Division of Pulmonary and Critical Care Medicine, Johns Hopkins School of Medicine, Baltimore, MD, 21224, USA.
Adv Exp Med Biol. 2010;661:109-22. doi: 10.1007/978-1-60761-500-2_7.
The transient receptor potential (TRP) gene superfamily, which consists of 7 subfamilies with at least 28 mammalian homologues, is known to encode a wide variety of cation channels with diverse biophysical properties, activation mechanisms, and physiological functions. Recent studies have identified multiple TRP channel subtypes, belonging to the canonical (TRPC), melastatin-related (TRPM), and vanilloid-related (TRPV) subfamilies, in pulmonary arterial smooth muscle cells (PASMCs). They operate as specific Ca(2+) pathways responsive to stimuli, including Ca(2+) store depletion, receptor activation, reactive oxygen species, growth factors, and mechanical stress. Increasing evidence suggests that these channels play crucial roles in agonist-induced pulmonary vasoconstriction, hypoxic pulmonary vasoconstriction, smooth muscle cell proliferation, vascular remodeling, and pulmonary arterial hypertension. This chapter highlighted and discussed these putative physiological functions of TRP channels in pulmonary vasculatures. Since Ca(2+) ions regulate many cellular processes via specific Ca(2+) signals, future investigations of these novel channels will likely uncover more important regulatory mechanisms of pulmonary vascular functions in health and in disease states.

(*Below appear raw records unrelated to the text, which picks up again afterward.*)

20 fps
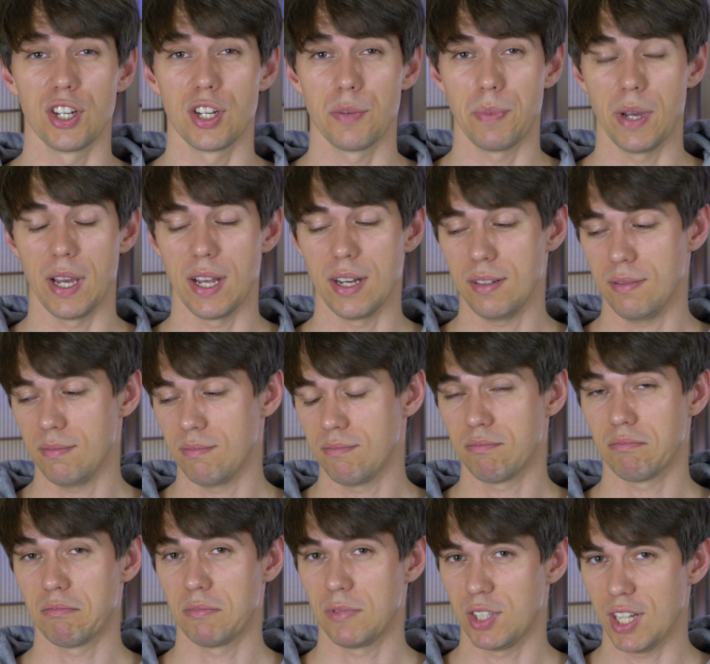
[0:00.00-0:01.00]
in Japan,
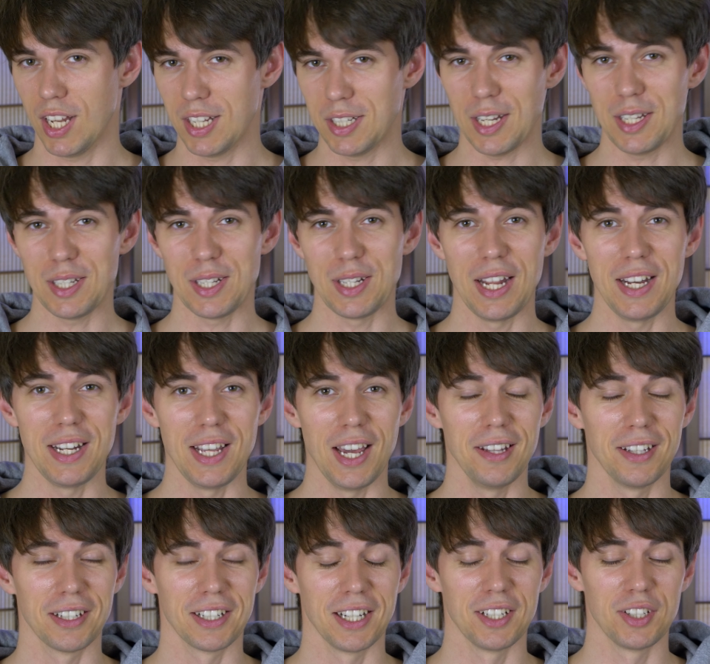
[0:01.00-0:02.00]
just as in any
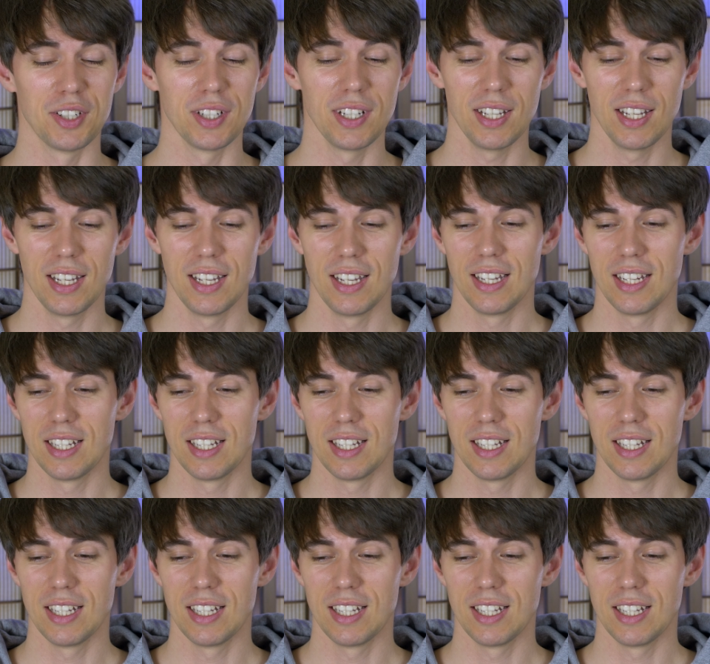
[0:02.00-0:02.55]
other country,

瞬时受体电位 (TRP) 基因超家族由至少 28 种哺乳动物同源物组成的 7 个亚家族组成,已知其编码具有多种生物物理特性、激活机制和生理功能的各种阳离子通道。最近的研究在肺动脉平滑肌细胞 (PASMC) 中鉴定了多种属于经典 (TRPC)、melastatin 相关 (TRPM) 和香草素相关 (TRPV) 亚家族的 TRP 通道亚型。它们作为特定的 Ca(2+) 途径发挥作用,对刺激物有反应,包括 Ca(2+) 储存耗竭、受体激活、活性氧、生长因子和机械应激。越来越多的证据表明,这些通道在激动剂诱导的肺血管收缩、低氧性肺血管收缩、平滑肌细胞增殖、血管重塑和肺动脉高压中发挥关键作用。本章重点介绍并讨论了 TRP 通道在肺血管中的这些假定的生理功能。由于 Ca(2+) 离子通过特定的 Ca(2+) 信号调节许多细胞过程,因此对这些新型通道的未来研究可能会揭示肺血管功能在健康和疾病状态下的更多重要调节机制。